Quelle est la particularité du cinéma iranien? Peut-on connaître un peu son parcours?
Pour devenir un loisir populaire, cela a pris du temps. Il n'y avait que les classes très riches, occidentalisées qui allaient au cinéma. Le cinéma en tant que production nationale arrive relativement tardivement, d'abord tiré par des films très influencés soit par l'Occident soit par l'Inde, mais pas tout de suite avec une force nationale comme avec le cinéma égyptien.

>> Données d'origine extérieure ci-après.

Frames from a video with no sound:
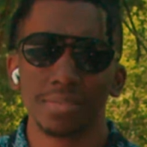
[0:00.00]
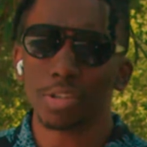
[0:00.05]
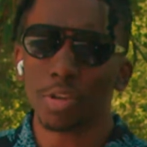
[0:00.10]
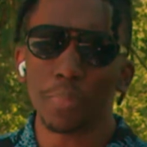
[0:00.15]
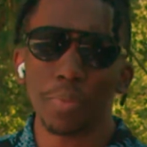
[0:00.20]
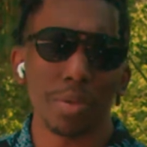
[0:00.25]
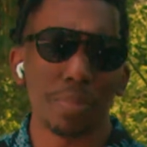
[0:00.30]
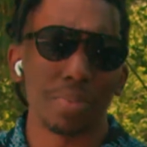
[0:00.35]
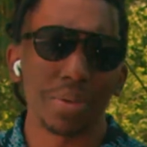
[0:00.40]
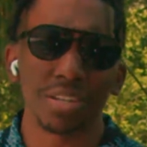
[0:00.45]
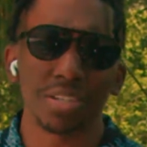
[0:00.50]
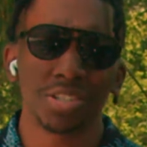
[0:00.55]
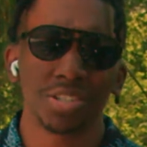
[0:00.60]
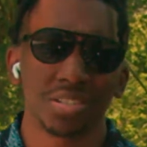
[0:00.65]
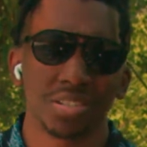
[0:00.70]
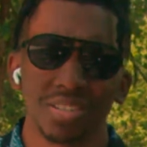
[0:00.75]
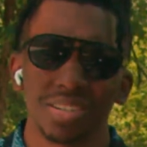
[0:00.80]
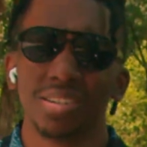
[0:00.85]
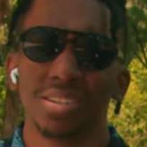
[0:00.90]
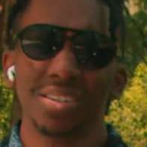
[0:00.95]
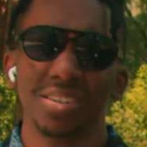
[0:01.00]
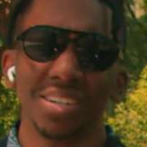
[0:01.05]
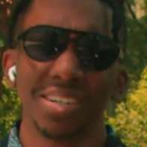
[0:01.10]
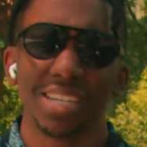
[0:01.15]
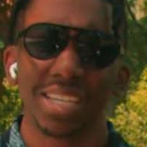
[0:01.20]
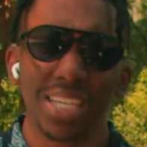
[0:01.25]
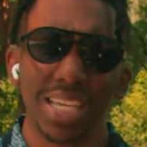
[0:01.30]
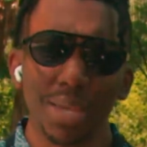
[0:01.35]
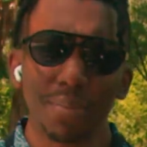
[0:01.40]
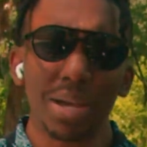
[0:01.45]
don't be a bitch.
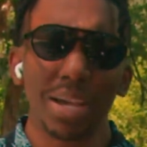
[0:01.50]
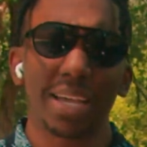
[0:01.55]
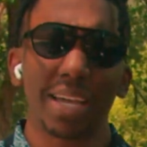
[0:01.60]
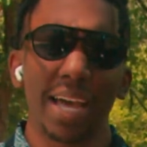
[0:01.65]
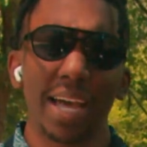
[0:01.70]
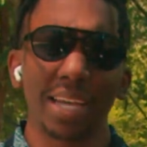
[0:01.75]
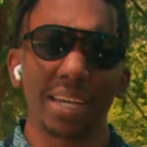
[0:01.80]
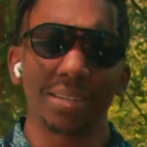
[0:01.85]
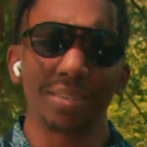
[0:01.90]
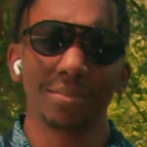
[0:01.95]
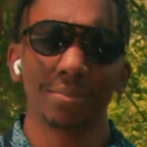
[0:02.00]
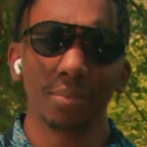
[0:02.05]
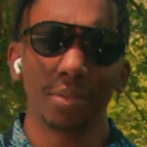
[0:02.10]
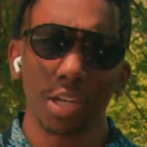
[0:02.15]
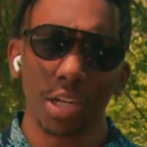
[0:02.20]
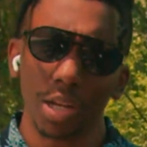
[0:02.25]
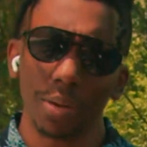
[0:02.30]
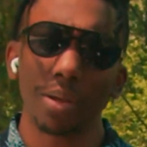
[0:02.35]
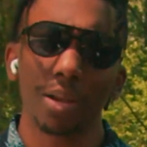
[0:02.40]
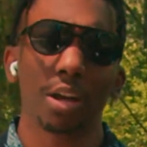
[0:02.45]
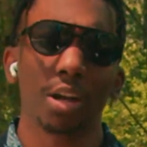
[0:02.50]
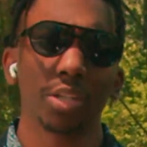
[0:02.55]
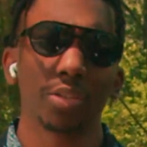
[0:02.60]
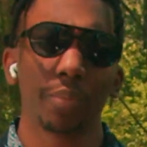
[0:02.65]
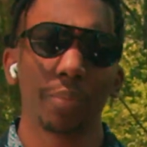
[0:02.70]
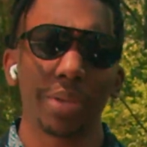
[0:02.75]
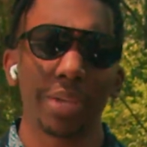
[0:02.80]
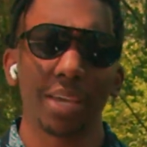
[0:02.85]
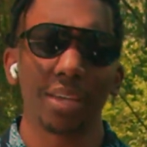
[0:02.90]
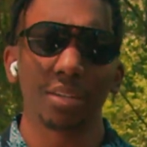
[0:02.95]
Get my guide, Learning About Cars for
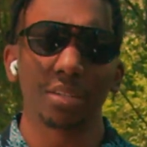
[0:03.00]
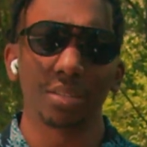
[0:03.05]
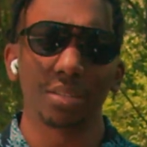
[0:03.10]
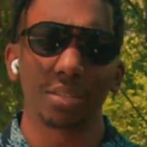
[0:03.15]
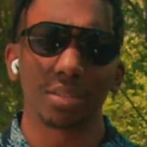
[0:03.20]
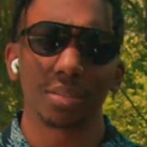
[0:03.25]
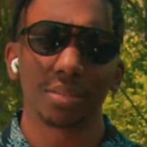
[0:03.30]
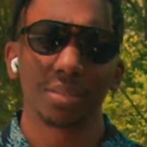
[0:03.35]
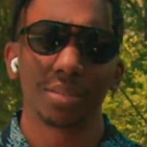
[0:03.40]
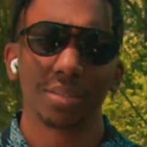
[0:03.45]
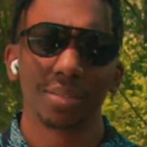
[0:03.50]
Beginners. For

Néanmoins, à partir des années 60, on va avoir des artistes modernes qui vont introduire, notamment dans la poésie des ruptures par rapport à ce qu'on écrivait depuis des siècles. Ils vont se demander ce qu'ils feraient en termes de rupture esthétique s'ils faisaient du cinéma. Aussi, à partir des années 60, nous avons une modernité cinématographique proche du néoréalisme et de la nouvelle vague en plus d'une touche iranienne. Ce qui est intéressant de souligner, c'est de savoir que cette graine esthétique a été plantée dans les années 60. Elle a poussé malgré tout à la période impériale qui était terrible d'un point de vue de la censure et pendant la révolution et pendant la République islamique, qui a été plus terrible. Ces films-là sont très minoritaires au sein de la production iranienne. 90% sont des mélodrames ou des films style hollywoodien. Dans les 10 % des films, il y a cette tranche reconnue par la cinéphilie comme de très grands films de cinéma. Moi, ce que je trouve formidable c'est contre le vent de la censure impériable de l'époque et ils vont continuer parce qu'ils ne sont pas dans le discours, dans la démonstration, ni dans la narration. Ils n'ont rien à prouver. Ils n'ont pas d'idées politiques à véhiculer. Bien sûr qu'ils parlent de politique ! Ce sont des films qui refusent, non pas la morale mais la moralisation. Ils vous laissent libre. Cette liberté-là, ils l'offrent dans les années 60 et continueront à l'offrir jusqu'à aujourd'hui. Pour moi, c'est ce qui est symptomatique dans le cinéma iranien.